Tell your child that sometimes when people are happy they like to dance, just like in the book. Have your child think of other things they like to do when they are happy. Do they like to sing? Play with their toys? Hug Mom and Dad? Helping your child understand their personal preferences to their emotional reactions will help them recognize their emotions and will normalize their feelings.
When you notice your child is happy during the day label that emotion. “I see you are smiling! You are happy! Just like in Dancing Feet.” You can also label your own emotions. “I am feeling so happy right now. I like watching you play on the playground. That makes me happy!”

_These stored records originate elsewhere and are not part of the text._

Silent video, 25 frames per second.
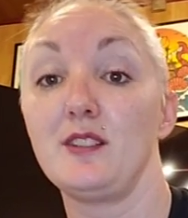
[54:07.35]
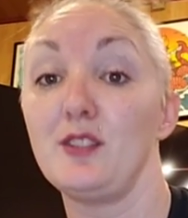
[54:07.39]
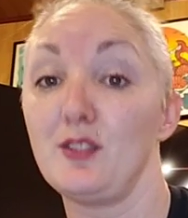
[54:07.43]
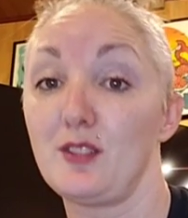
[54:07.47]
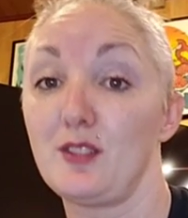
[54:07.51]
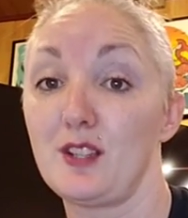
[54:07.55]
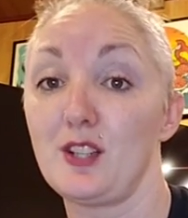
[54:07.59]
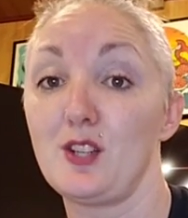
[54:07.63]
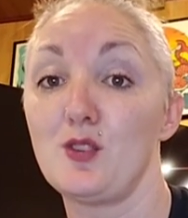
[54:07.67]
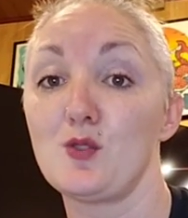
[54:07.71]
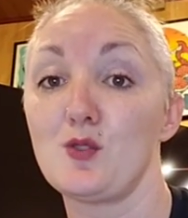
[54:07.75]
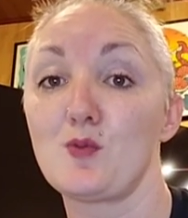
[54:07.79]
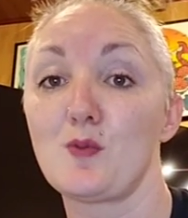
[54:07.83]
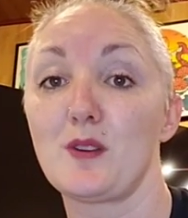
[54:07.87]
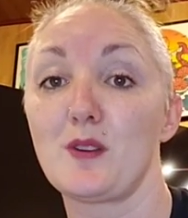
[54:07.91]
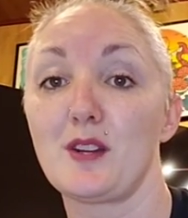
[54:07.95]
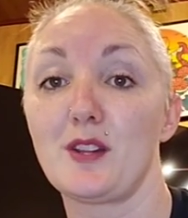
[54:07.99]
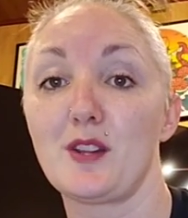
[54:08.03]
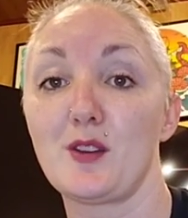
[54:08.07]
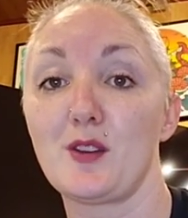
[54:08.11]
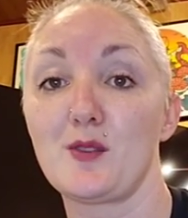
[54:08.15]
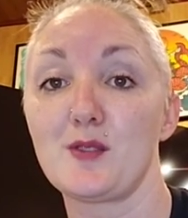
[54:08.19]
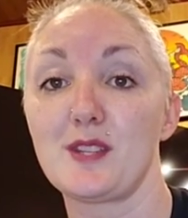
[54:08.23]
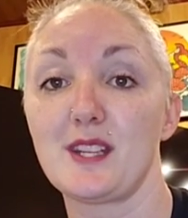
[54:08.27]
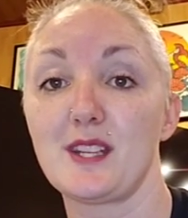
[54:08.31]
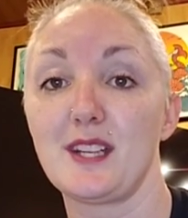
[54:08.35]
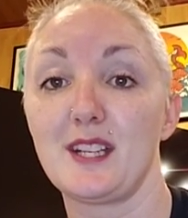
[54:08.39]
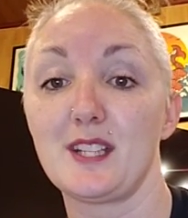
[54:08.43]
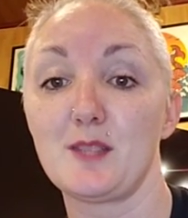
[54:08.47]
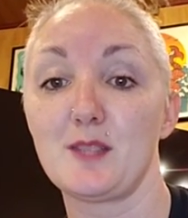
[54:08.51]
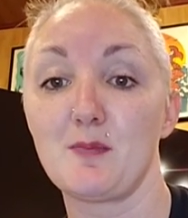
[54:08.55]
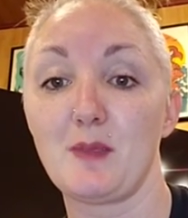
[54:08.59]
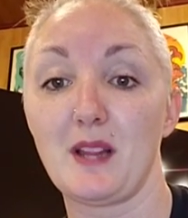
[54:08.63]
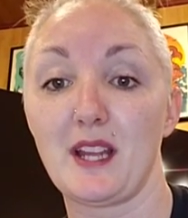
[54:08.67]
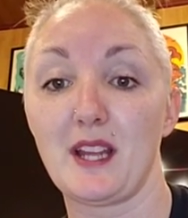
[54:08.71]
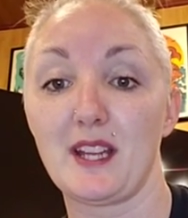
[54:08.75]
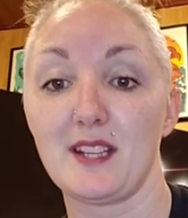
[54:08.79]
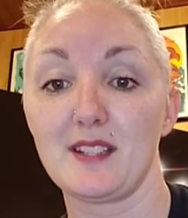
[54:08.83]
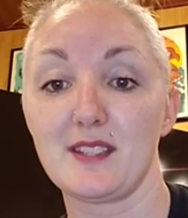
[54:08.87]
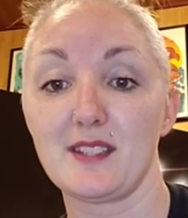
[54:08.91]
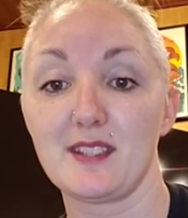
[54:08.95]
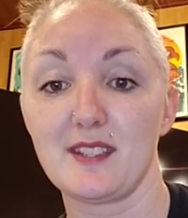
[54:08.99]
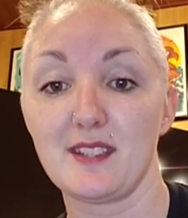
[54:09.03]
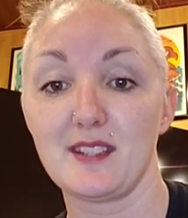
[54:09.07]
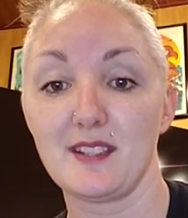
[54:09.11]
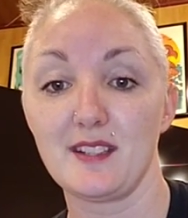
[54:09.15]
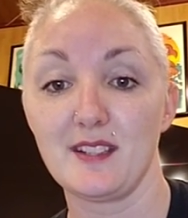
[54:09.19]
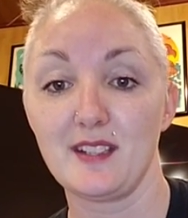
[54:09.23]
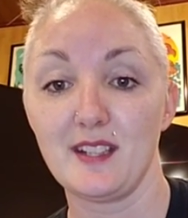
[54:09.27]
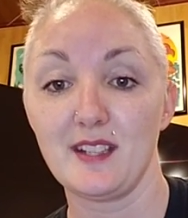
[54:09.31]
you can use one of those in its
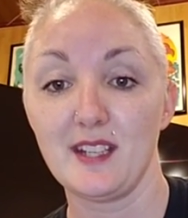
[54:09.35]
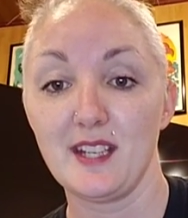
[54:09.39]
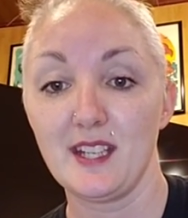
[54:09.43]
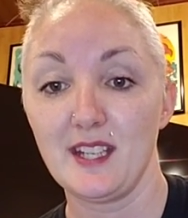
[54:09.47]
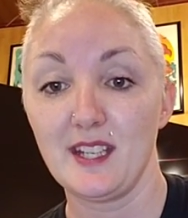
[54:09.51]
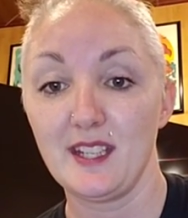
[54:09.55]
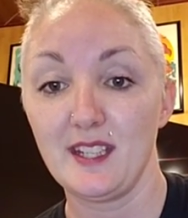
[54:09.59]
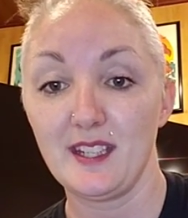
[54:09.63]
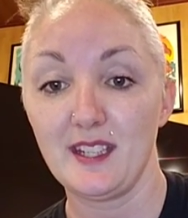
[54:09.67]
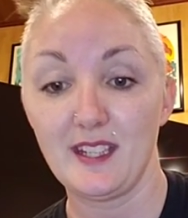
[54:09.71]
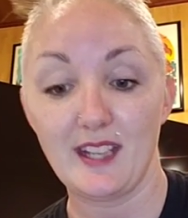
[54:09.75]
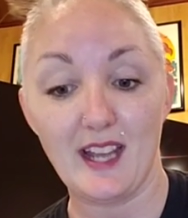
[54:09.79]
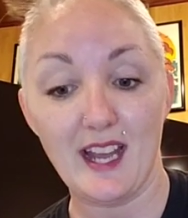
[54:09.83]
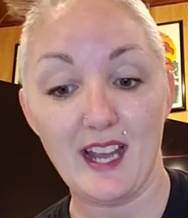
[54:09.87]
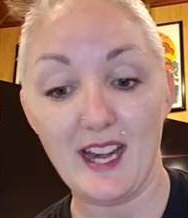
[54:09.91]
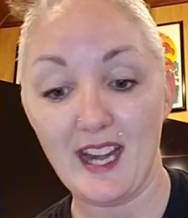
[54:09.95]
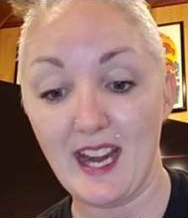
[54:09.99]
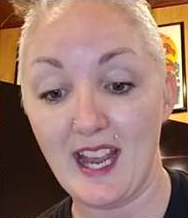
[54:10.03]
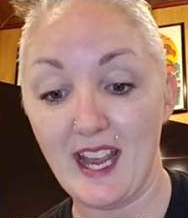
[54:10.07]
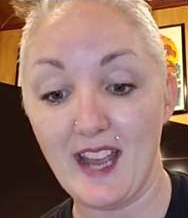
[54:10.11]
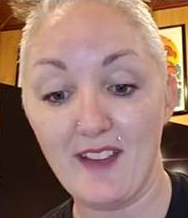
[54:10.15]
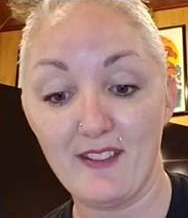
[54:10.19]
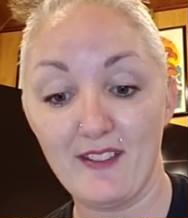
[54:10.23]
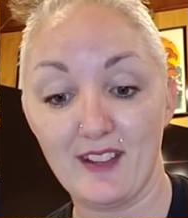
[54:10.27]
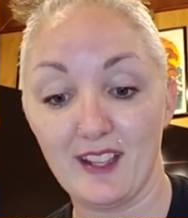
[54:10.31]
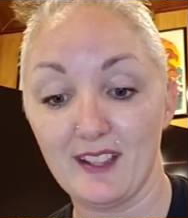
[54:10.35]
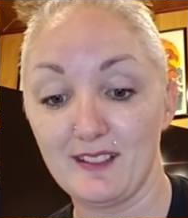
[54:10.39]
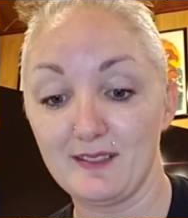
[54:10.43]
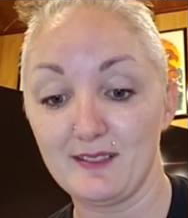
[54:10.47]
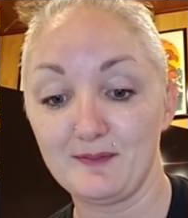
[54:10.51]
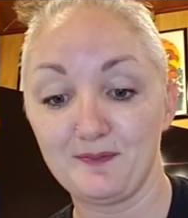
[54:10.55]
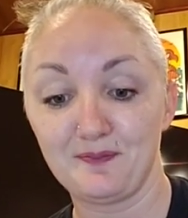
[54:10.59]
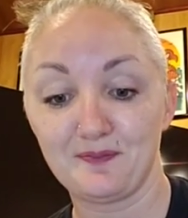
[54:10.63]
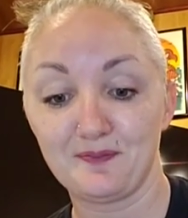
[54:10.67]
place. You gotta have it.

In a happy moment, label your child’s happiness and then point out all the ways your child is being happy and in control. “I know you are happy because you are laughing and smiling! But look! You have an inside voice. You are dancing with safe feet! I know you want to jump off the couch but you are keeping your feet on the floor!” Before your child gets too wound up and out of control point out all the positive behaviors your child is doing. This will show your child that you can be happy and in control of your body, while also demonstrating what behavior is OK. Laughing and dancing are OK, shouting and jumping on the furniture are not (or whatever limits you have in your house.)
Model the same discussion when you are happy. “Wow, I am so excited right now! I want to shout at the top of my lungs right now and jump up and down! But I am going to keep an inside voice and use safe jumps. Watch me!” Our kids learn how to regulate their emotions from watching us, so labeling our actions, sharing our internal thoughts, and acting out situations where we are working on controlling our emotions will go a long way in giving your child a model of how to stay in control even when he or she is feeling excited.